Lawmakers have been back to work in Richmond for less than a week, but Republicans say bipartisanship is already on life support.
Following his inauguration over the weekend, Gov. Ralph Northam addressed the joint assembly Monday night. The Democrat hit on familiar topics like expanding health coverage and stricter gun laws.
“This issue is not a new one for the General Assembly,” Northam told lawmakers, “But this is a new General Assembly.”
That comment, like several others, received a standing ovation from Democrats and no reaction from Republicans on the floor.
But on Tuesday morning, Republicans were loud and clear about what they thought of the speech.
House Majority Leader Todd Gilbert (R-Woodstock) kicked off a press conference saying Northam’s recent words disappointed him on a “very personal level.”
“The governor talked about hope in his inaugural address,” said Gilbert. “Whatever hope we had that this was going to be a different era now is called into question.”
He said the speech was a missed opportunity to set a new tone and not what he expected from the new governor.
“That speech was so partisan that I wondered if he found it in his predecessor’s desk and just pulled it out and gave a McAuliffe speech where we hoped a Northam speech would have been,” he said.
Gilbert said he would have liked to have seen Northam focus on areas where Republicans and Democrats can work together.
“He seemed to focus on the areas where we cannot,” said Gilbert.
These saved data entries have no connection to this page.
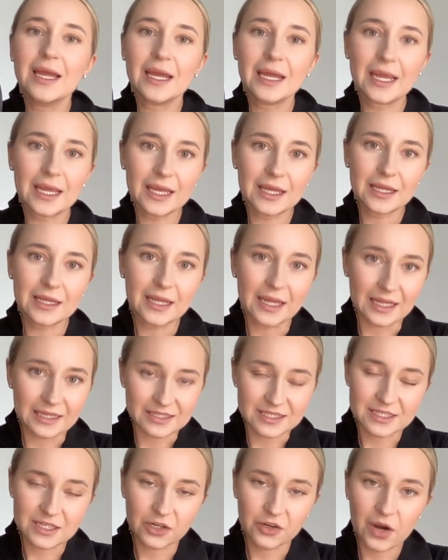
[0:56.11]
in
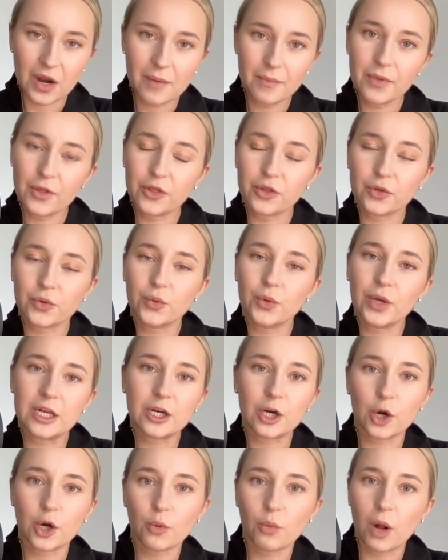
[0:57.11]
Instagram through In
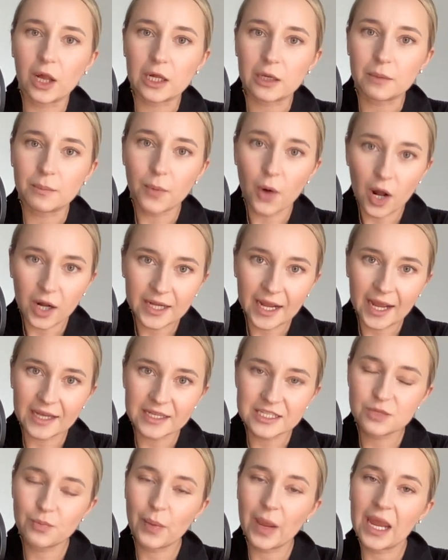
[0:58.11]
Her Wallet
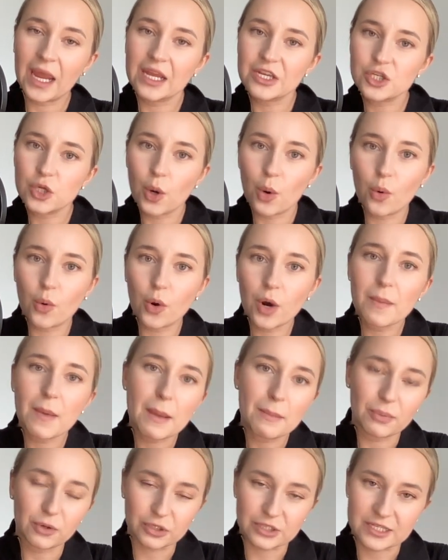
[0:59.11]
podcast page or
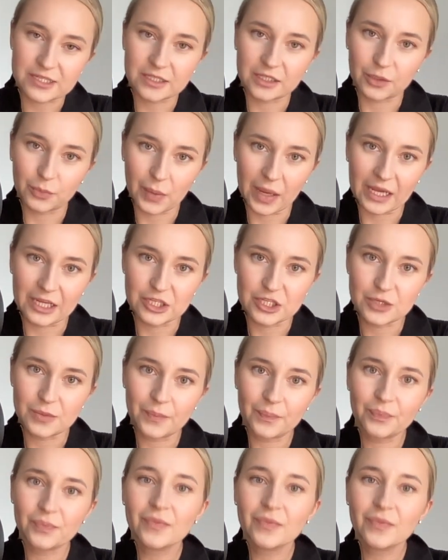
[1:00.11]
my personal page.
We asked Northam’s office for his take.
His press secretary, Ofirah Yheskel, issued this statement:
“Last night Governor Northam asked the General Assembly to find common ground on agenda to make people’s lives better by enhancing workforce training, expanding Medicaid to cover more people, preventing gun violence, and creating clean energy jobs. Those are not partisan issues, they are real problems that affect real people.
As he said last night and in his inaugural address, he is eager to begin the discussion with leaders from every political perspective about the best way to solve those problems and many others. But ‘bipartisanship’ does not mean sweeping big issues under the rug because common ground has been hard to find in the past.”
After hearing about the Republicans’ press conference Tuesday morning, House Minority Leader David Toscano (D-Charlottesville) said taking a stance on issues is all part of the process.
“Bipartisanship and civility have their appropriate place and they’re something that we embrace,” said Toscano. “We also have to consider these bills and take positions on bills and try to get bills passed.”
Despite the setback, Republicans say they are looking forward.
“We want to work together,” said Speaker Kirk Cox (R-Colonial Heights). “One of my hopes as Speaker is to get things done.”